• **Task item**: Your response should reproduce every line of the entries that contains the word "video".
[[ Supplied material open ]]
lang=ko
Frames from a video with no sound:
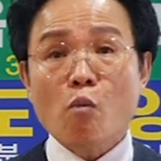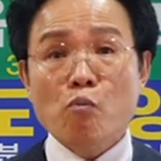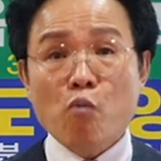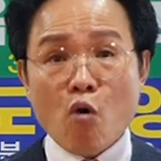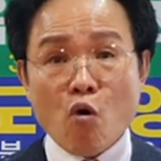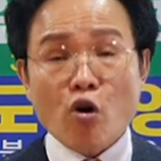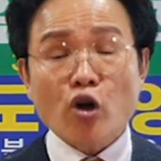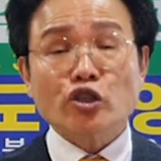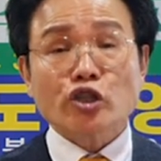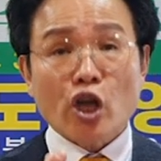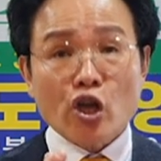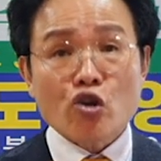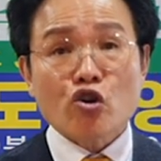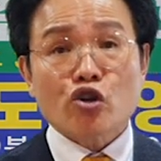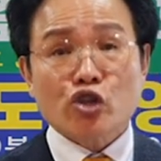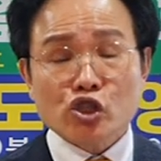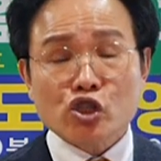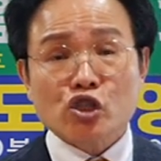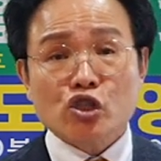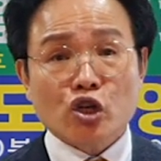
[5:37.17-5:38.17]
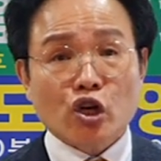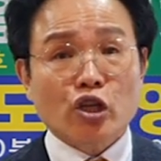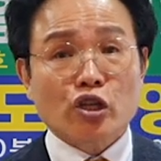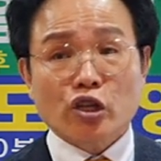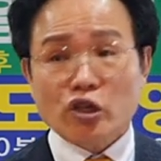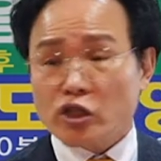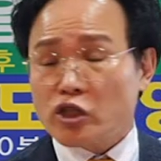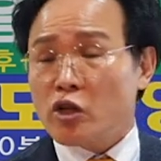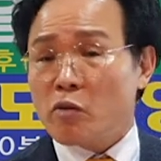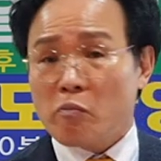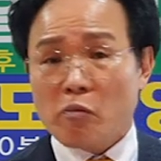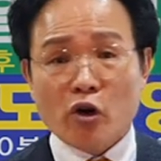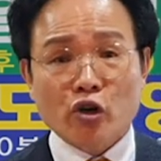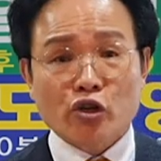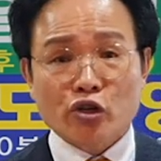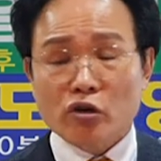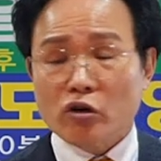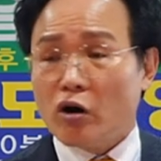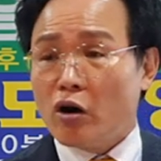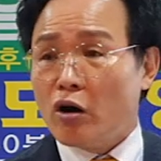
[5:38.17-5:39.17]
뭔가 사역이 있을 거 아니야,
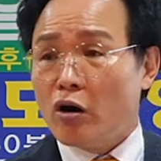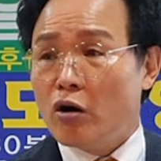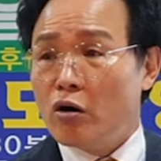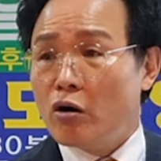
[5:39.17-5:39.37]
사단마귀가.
[[ Supplied material closed ]]
[[ Supplied material open ]]
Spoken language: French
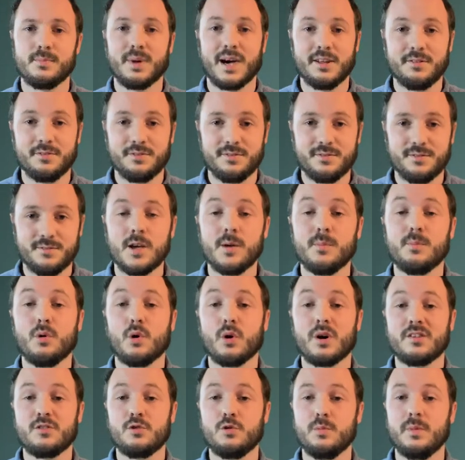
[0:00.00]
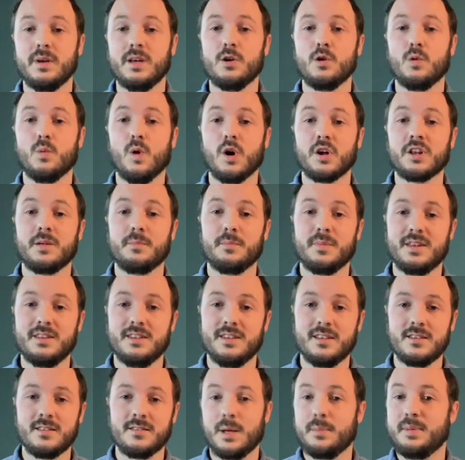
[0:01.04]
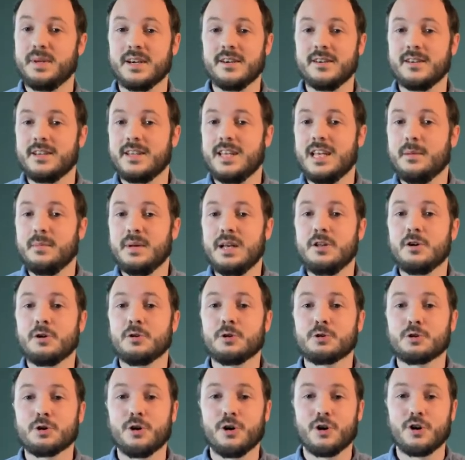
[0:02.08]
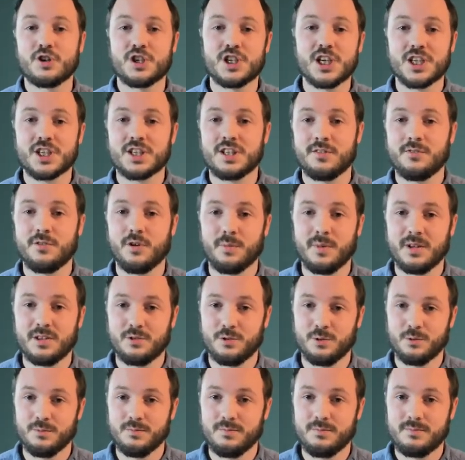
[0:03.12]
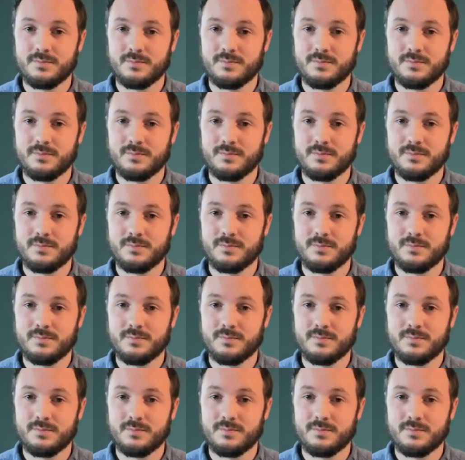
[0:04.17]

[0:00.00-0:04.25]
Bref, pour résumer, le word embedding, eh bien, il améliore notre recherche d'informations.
[[ Supplied material closed ]]
[[ Supplied material open ]]
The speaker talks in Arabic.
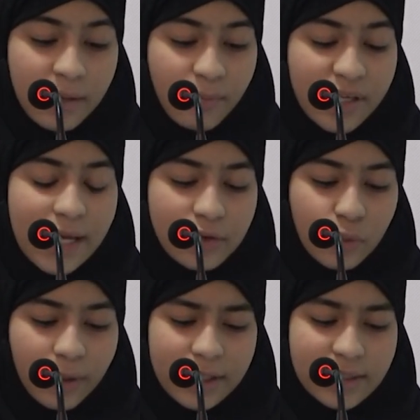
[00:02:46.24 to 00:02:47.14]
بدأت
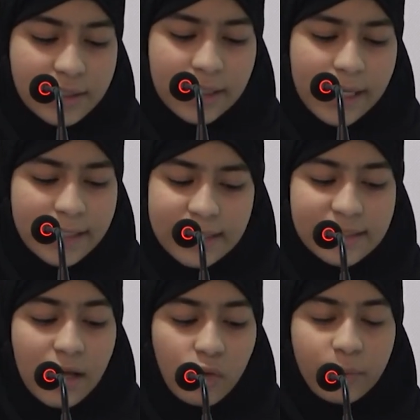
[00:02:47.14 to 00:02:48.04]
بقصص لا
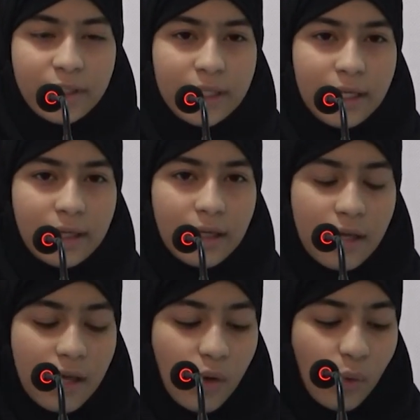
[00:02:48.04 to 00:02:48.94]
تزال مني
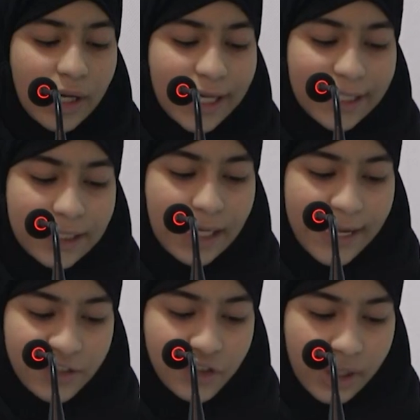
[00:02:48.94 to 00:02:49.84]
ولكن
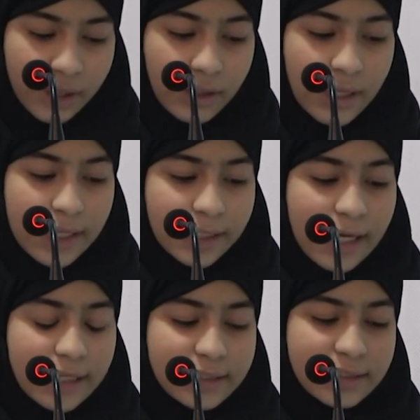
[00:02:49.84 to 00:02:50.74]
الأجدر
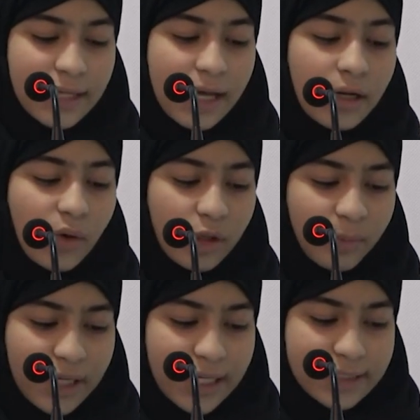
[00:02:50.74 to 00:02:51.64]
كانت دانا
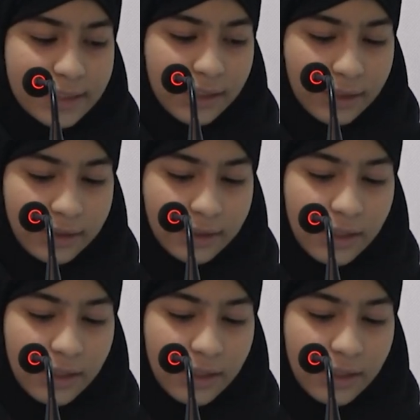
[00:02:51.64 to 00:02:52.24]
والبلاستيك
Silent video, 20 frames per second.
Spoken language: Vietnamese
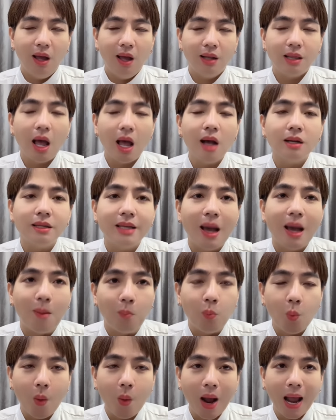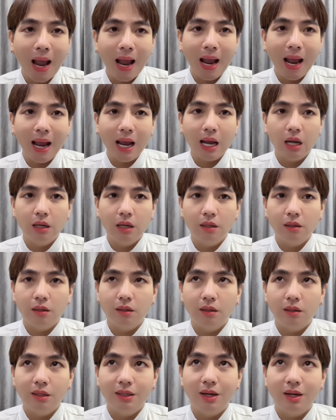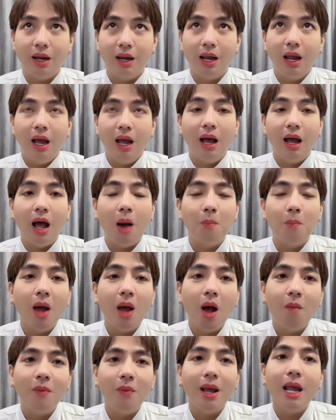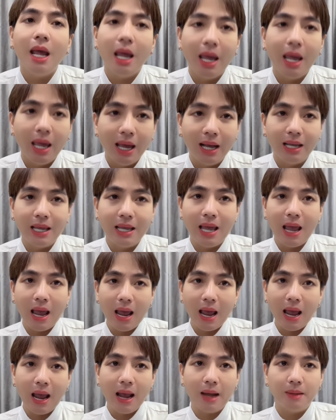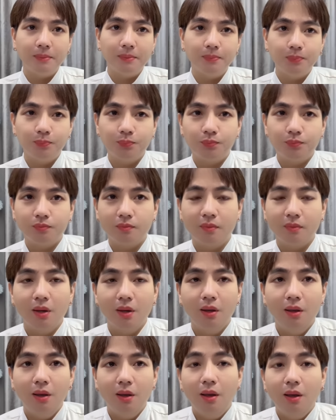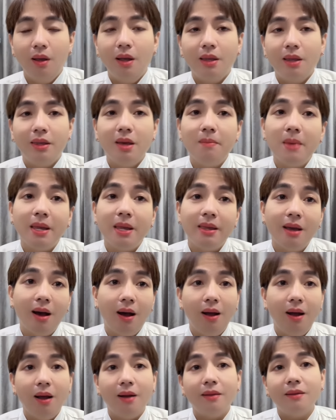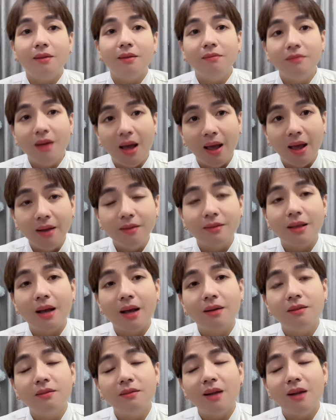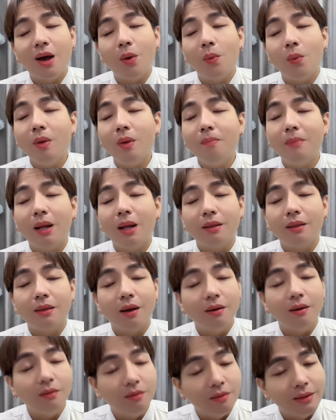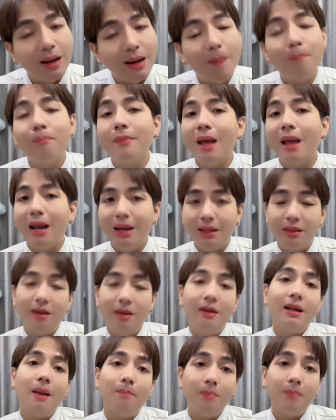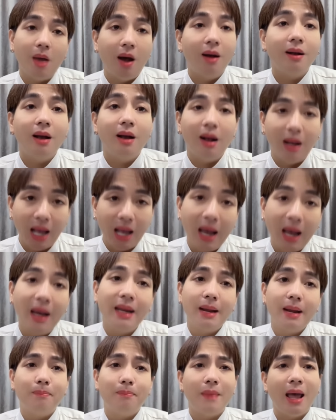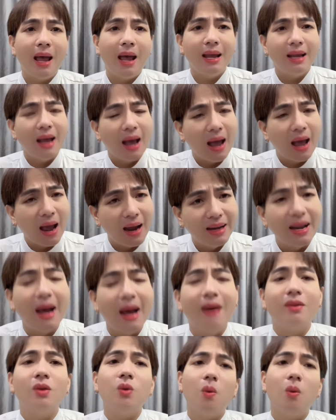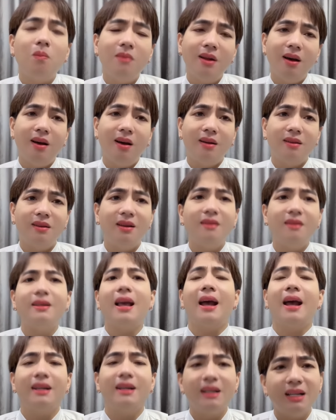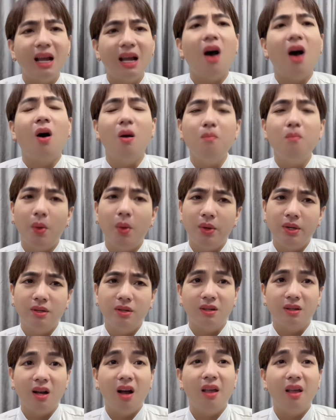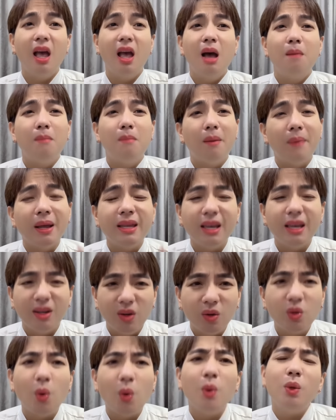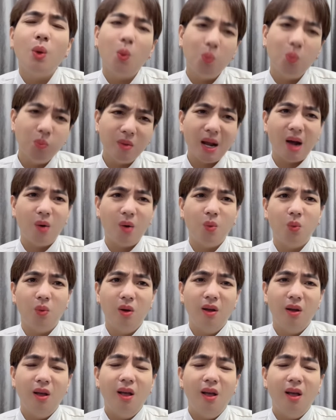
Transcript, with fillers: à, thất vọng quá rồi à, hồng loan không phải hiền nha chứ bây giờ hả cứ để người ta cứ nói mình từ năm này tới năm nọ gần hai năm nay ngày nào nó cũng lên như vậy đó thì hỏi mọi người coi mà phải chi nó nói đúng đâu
[[ Supplied material closed ]]
• **Answer box**:
Frames from a video with no sound:
Silent video, 20 frames per second.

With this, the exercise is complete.